Although ASUCD elections hold the power to decide the students that will maintain the variety of services and programs UC Davis has to offer, many students do not participate in this decision-making process. The senate race this spring had a voter turnout of 1,786. The executive ticket summary had a comparable number of voters, averaging to about 1,722 voters for this yearly election. 

There are over 30,000 undergraduate students that attend UC Davis, and yet fewer than 2,000 choose to participate in the decisions that are made regarding their campus and student life. Japkaran Singh, a second-year neurobiology, physiology and behavior major, offered his understanding about ASUCD and the importance of the elections for him. 

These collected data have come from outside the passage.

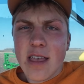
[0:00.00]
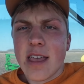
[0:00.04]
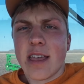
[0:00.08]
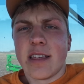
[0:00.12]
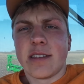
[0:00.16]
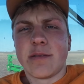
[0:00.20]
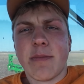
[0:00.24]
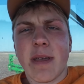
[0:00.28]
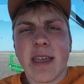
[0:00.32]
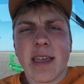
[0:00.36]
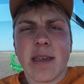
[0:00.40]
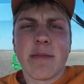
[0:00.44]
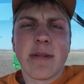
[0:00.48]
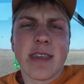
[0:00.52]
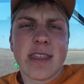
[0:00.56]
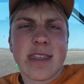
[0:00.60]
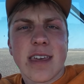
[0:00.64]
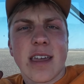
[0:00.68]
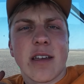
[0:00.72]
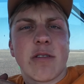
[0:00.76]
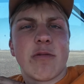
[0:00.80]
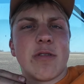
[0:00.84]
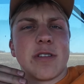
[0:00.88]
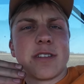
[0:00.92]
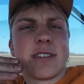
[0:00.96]
It's making me
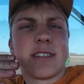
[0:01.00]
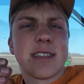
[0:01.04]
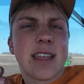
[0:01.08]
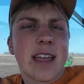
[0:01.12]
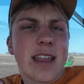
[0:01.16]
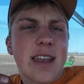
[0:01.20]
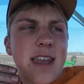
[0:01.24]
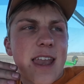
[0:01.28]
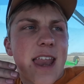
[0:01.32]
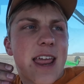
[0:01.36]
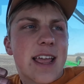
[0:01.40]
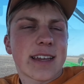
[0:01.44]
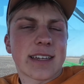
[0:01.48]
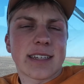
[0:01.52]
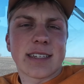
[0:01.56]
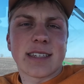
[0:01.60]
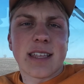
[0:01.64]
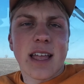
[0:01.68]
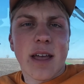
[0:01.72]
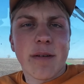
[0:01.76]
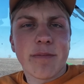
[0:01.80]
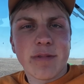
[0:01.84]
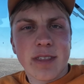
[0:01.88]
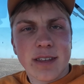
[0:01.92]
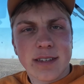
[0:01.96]
think, what's that next
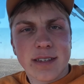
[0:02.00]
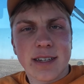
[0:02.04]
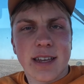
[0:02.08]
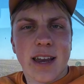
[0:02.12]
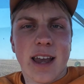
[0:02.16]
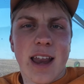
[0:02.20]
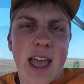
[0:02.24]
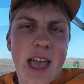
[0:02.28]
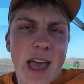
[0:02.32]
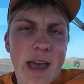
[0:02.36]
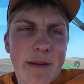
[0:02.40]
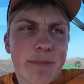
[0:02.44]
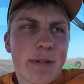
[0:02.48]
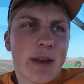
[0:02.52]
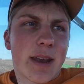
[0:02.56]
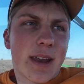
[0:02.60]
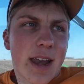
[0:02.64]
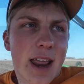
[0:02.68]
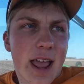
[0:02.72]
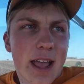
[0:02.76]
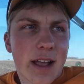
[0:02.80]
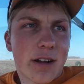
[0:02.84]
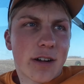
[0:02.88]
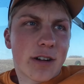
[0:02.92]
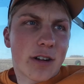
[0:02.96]
step that's gonna happen in
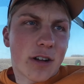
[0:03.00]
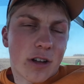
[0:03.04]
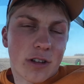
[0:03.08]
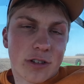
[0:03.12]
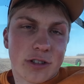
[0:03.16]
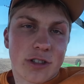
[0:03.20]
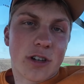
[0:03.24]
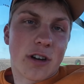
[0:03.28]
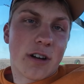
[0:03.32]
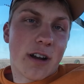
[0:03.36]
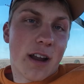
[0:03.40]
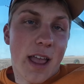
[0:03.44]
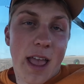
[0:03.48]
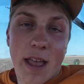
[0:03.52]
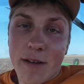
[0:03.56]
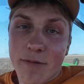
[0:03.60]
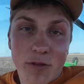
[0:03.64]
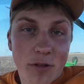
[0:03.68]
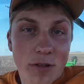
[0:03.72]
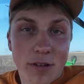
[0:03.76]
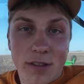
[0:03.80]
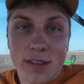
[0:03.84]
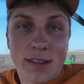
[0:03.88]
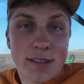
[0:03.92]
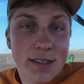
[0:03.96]
agriculture?
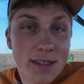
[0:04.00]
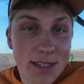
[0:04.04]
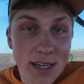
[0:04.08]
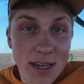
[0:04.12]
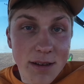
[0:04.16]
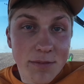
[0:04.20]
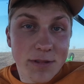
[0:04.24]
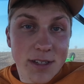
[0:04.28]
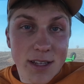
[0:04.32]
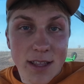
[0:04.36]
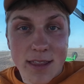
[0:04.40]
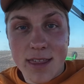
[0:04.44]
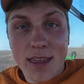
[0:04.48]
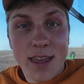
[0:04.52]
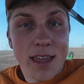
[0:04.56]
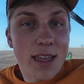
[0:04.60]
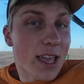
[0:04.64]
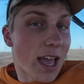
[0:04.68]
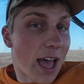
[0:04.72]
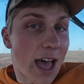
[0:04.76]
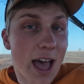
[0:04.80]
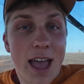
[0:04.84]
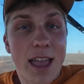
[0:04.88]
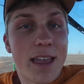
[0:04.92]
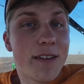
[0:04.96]
Everyone seems to think,
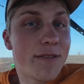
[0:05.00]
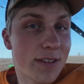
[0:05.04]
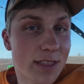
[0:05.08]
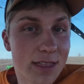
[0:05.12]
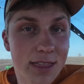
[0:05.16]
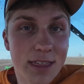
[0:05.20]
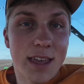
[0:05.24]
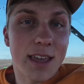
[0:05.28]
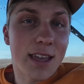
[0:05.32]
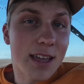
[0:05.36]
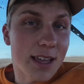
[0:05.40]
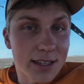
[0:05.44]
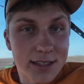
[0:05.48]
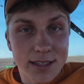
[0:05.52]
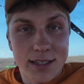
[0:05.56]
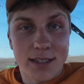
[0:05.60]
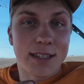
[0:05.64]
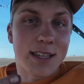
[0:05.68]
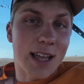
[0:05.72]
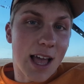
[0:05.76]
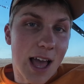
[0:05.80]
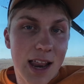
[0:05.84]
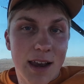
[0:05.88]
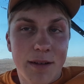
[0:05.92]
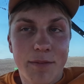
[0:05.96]
I even think, it's
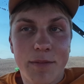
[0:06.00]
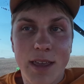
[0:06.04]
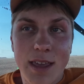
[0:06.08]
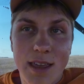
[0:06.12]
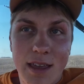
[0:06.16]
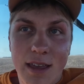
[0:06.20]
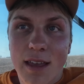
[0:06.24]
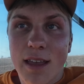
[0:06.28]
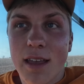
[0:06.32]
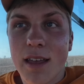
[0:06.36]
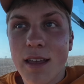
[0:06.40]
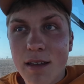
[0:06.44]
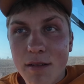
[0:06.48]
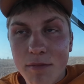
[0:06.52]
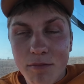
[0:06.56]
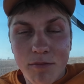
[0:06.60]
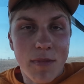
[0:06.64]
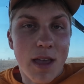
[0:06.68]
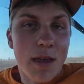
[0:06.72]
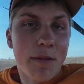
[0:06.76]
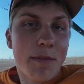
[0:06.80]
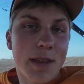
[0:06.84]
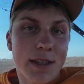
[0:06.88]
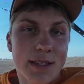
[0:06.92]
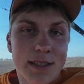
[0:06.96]
autonomy.
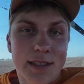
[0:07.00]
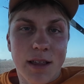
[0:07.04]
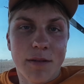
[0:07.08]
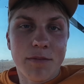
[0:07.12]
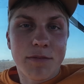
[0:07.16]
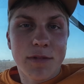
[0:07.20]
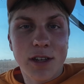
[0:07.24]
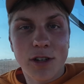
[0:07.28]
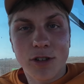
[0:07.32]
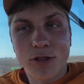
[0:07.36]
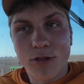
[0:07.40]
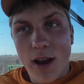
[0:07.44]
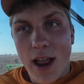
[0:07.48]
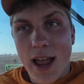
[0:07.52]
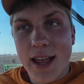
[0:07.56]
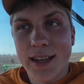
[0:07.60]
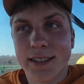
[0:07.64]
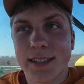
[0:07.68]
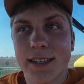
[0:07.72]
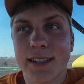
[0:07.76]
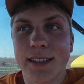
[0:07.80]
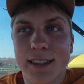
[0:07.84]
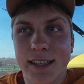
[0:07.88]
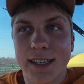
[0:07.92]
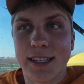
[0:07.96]
Maybe it's something
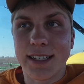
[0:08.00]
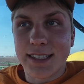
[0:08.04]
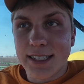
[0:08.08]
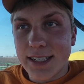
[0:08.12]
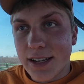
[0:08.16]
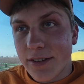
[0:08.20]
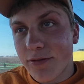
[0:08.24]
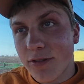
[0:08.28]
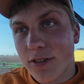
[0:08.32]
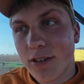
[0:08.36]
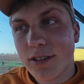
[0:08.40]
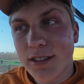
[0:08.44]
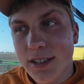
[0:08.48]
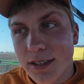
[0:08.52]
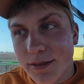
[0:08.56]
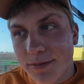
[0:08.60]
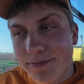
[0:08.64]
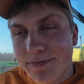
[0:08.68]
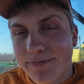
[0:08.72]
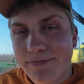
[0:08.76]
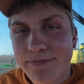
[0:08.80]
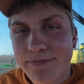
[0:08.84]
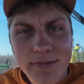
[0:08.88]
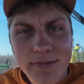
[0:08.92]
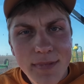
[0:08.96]
drastically different.
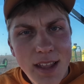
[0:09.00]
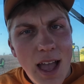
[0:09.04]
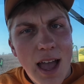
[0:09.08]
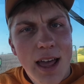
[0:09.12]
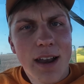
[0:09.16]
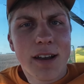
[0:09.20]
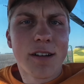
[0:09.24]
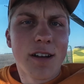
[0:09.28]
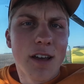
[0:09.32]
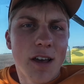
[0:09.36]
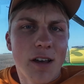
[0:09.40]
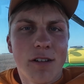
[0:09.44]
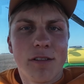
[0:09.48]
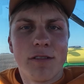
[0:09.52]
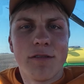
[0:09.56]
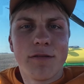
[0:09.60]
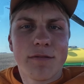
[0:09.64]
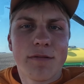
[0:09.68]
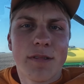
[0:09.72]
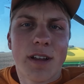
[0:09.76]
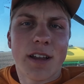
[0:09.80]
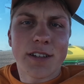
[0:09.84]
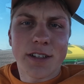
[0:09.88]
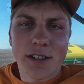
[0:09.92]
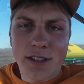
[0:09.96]
I don't know.
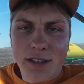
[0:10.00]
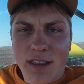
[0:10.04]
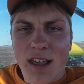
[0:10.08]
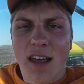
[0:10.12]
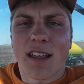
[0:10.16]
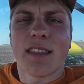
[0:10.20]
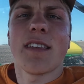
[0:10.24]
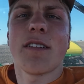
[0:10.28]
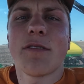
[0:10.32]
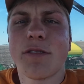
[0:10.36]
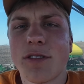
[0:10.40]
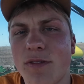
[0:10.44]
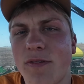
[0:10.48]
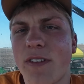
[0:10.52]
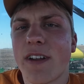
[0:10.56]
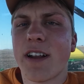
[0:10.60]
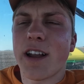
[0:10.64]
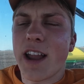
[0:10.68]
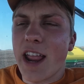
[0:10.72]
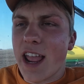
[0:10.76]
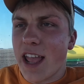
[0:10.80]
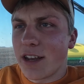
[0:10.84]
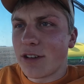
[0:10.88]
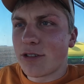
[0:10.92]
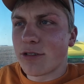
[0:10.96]
I just thought that was
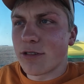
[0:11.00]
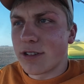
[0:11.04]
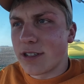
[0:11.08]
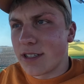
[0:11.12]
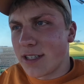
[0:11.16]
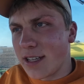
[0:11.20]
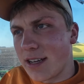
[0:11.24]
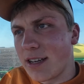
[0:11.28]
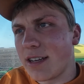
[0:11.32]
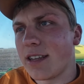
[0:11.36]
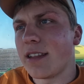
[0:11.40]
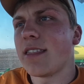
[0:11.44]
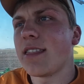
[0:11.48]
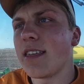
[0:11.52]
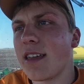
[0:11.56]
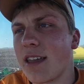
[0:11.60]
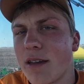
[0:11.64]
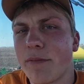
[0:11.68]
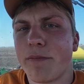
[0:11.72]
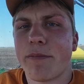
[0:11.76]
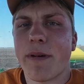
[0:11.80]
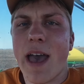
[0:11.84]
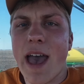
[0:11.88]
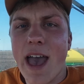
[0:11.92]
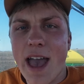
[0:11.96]
very interesting to
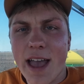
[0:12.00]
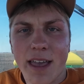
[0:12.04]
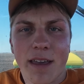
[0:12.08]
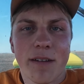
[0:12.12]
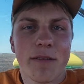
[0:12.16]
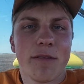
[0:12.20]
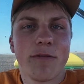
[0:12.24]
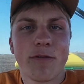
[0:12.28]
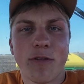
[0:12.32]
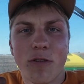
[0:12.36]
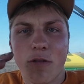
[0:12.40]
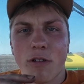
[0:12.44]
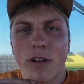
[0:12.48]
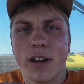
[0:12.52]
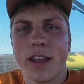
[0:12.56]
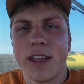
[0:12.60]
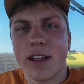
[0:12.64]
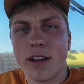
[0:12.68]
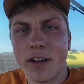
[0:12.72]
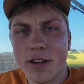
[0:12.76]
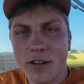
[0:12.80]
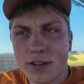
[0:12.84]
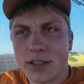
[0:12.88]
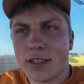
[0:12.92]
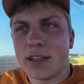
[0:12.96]
think back 40
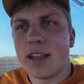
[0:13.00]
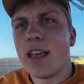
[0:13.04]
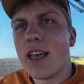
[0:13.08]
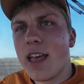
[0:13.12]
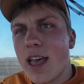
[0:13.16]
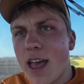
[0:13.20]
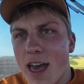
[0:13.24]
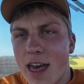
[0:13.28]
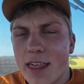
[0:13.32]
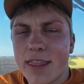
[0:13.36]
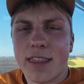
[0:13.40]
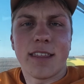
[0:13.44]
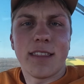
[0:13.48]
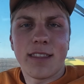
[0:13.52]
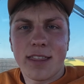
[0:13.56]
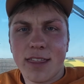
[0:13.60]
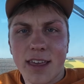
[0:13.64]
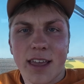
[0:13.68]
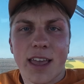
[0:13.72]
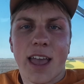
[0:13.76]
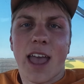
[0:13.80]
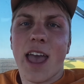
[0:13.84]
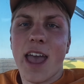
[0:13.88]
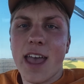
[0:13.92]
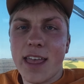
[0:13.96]
years and then
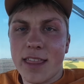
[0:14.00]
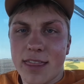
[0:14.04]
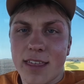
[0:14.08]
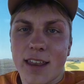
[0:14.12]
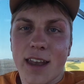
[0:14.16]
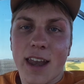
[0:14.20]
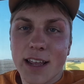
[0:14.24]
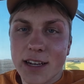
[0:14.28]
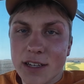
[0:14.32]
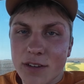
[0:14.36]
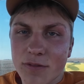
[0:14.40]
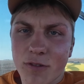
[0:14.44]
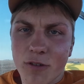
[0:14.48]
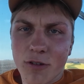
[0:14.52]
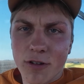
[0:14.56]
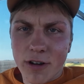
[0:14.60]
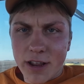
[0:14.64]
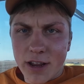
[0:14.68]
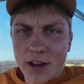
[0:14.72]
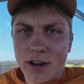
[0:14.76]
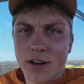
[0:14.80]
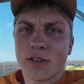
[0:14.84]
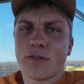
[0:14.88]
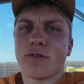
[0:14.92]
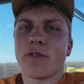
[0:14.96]
think ahead the next 40
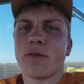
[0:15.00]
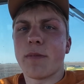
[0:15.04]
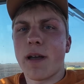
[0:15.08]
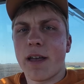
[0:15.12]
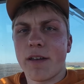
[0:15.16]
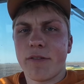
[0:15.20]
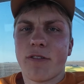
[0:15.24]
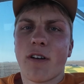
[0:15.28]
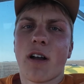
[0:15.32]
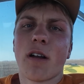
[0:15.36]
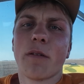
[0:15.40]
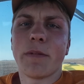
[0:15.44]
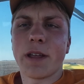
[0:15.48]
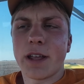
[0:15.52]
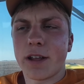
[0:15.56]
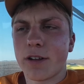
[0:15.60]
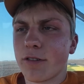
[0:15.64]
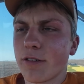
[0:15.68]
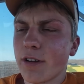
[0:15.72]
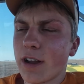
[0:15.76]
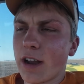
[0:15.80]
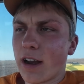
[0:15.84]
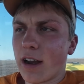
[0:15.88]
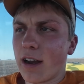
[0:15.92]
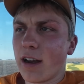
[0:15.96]
years for my farming
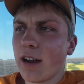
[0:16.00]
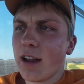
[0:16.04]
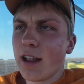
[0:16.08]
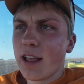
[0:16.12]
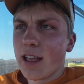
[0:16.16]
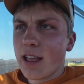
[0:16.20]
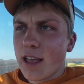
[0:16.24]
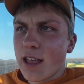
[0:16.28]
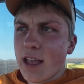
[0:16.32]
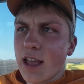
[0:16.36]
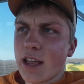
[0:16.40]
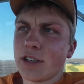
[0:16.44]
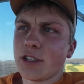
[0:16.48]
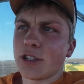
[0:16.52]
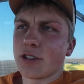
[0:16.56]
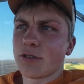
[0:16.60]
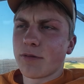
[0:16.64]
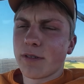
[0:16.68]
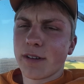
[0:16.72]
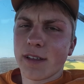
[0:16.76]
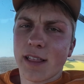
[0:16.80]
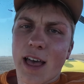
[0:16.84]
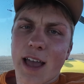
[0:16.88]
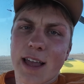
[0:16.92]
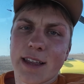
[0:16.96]
career, and just
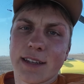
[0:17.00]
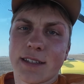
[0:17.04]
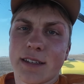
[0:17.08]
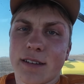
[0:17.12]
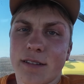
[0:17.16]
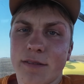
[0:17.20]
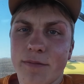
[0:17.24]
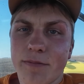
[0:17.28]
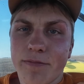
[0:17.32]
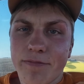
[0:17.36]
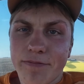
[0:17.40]
realize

“From my two years at Davis, I haven’t had an experience that I remember where ASUCD’s elections and policy decisions have affected me at all,” Singh said. “I’ll see the occasional social media post about the elections, but I don’t have a slight idea what ASUCD does as an organization. Even the website doesn’t really provide a clear answer.”

Despite the low voter turnout and the lack of awareness about the role of ASUCD for some, some students are greatly involved in the process of electing their student representatives. Leilani Gonzalez, a second-year gender, sexuality and women’s studies major, shared her opinions about the importance of voting and the impact ASUCD has.

“Since ASUCD strives [to voice] the concerns of the student body, I feel that as a member of the UC Davis community it is important that I use my right to vote and take part in these elections because my voice matters,” Gonzalez said. “These student representatives along with the ASUCD unit are the deciding factors for a lot of my issues and I want to make sure that I am represented fairly.”